Medicine and Drug Laws

Sep 8, 2009

by Douglas B. Stevenson, Esq.
Director, Center for Seafarers' Rights
The Seamen's Church Institute

In a previous article, I wrote about how seafarers can become victims of illegal drug smuggling. Despite the well-known risks of severe penalties in most countries around the world for trafficking or possessing illegal drugs, some seafarers have been tempted by drug smugglers’ promises of easy money. Unfortunately, instead of receiving “big money” for helping smuggle drugs, many have been arrested, convicted and sentenced to stiff fines and long years in prison.

Most seafarers know about the risks of getting involved with illegal drugs such as heroin, marijuana, LSD, ecstasy, cocaine, opium and hashish, and they keep well clear of them. They may not, however, realize that possessing common medications might also be illegal in some countries.

For example, seafarers have been detained and arrested in the United Arab Emirates while in transit for possessing prescription medicines.  They mistakenly assumed that their medicines which were legal in the country where they were obtained could be legally possessed everywhere. The United Arab Emirates is one of several countries with very strict drug laws. A variety of drugs normally taken under a doctor's supervision in many countries are classified as narcotics in the UAE. Even poppy seeds that are commonly used for cooking in many countries are illegal there. Persons possessing even small quantities of illegal drugs may be given lengthy prison terms of up to 15 years. Convicted drug traffickers can be sentenced to death.
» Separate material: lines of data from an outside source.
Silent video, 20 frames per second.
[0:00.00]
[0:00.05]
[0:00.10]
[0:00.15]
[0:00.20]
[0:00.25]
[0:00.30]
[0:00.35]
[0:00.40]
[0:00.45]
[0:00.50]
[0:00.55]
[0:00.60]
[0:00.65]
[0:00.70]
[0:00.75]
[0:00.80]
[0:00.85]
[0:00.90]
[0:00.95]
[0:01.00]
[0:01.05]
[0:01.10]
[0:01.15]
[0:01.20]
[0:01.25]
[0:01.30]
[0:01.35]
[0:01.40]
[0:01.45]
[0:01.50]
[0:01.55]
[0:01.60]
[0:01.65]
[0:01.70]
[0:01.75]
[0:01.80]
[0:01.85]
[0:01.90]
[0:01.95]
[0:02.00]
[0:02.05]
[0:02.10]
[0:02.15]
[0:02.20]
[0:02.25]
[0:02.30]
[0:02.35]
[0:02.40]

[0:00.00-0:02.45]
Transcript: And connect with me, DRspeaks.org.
Seafarers, like other travelers, are often well advised to make sure that they have enough medicine to last throughout their voyage. This is to make sure that they do not run out of their medicine at sea or while in a country where the medications are not available. The availability of a medicine may well depend on a country’s laws and regulations. The regulations for medicines can vary greatly from country to country. For example, an antibiotic that is commonly sold to anyone in the Philippines is strictly controlled and available only by doctor’s prescription in Sweden. A medicine that is a legitimate household remedy in one country might be illegal to possess in another.
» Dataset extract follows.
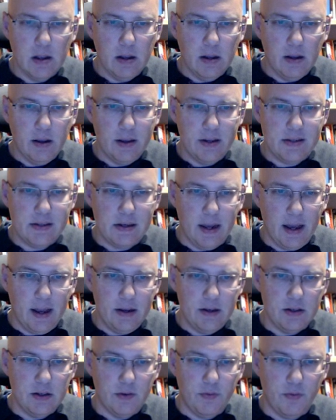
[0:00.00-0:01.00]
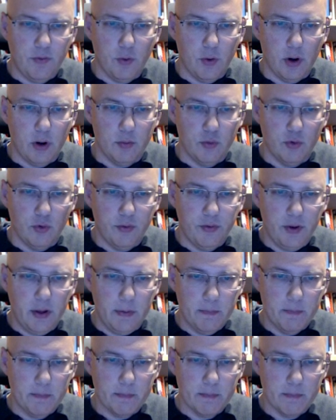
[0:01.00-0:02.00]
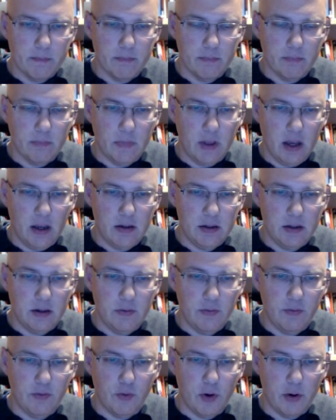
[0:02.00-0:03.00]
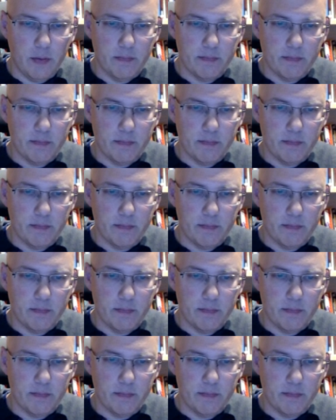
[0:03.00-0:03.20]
Is knight d4 a move here? Knight d4.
Although international law protects vessels and their crews from unreasonable interference by foreign port authorities for activities on the ship, this protection does not apply once you are off the ship. While on shore leave, you are subject to the port state’s laws and regulations. The laws can sometimes be very different from those in your home country. There might be fewer individual legal protections and the legal procedures can be unfamiliar and complicated. Some countries have been known to require visitors to submit to blood or urine tests for drugs. Penalties for breaking laws can be more severe than in your home country for similar offences.  Legal assistance might not be available to assist you if you are accused of a drug offense, and if it is you will probably have to pay the legal fees yourself.
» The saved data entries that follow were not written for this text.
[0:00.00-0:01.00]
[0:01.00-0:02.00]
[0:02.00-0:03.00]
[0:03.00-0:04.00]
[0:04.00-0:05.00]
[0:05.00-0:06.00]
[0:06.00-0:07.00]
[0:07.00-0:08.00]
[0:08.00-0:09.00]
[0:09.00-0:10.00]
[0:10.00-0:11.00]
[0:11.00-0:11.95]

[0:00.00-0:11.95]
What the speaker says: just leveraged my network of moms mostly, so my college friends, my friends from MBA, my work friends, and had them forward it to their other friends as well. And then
You can avoid many legal problems with your medicines by taking the following precautions:

  • Keep no more medicines than you might reasonably use on your voyage;
  • Make sure you have a copy of your doctor’s prescription for your medicine;
  • Before going ashore in or entering a foreign country, make sure that it is legal to possess your medicine in that country;
  • Do not replenish your ship’s medicine chest by yourself, order medicines through your ship’s agent; and
  • In countries with strict drug laws, keep your medicines locked up in your ship’s medicine chest.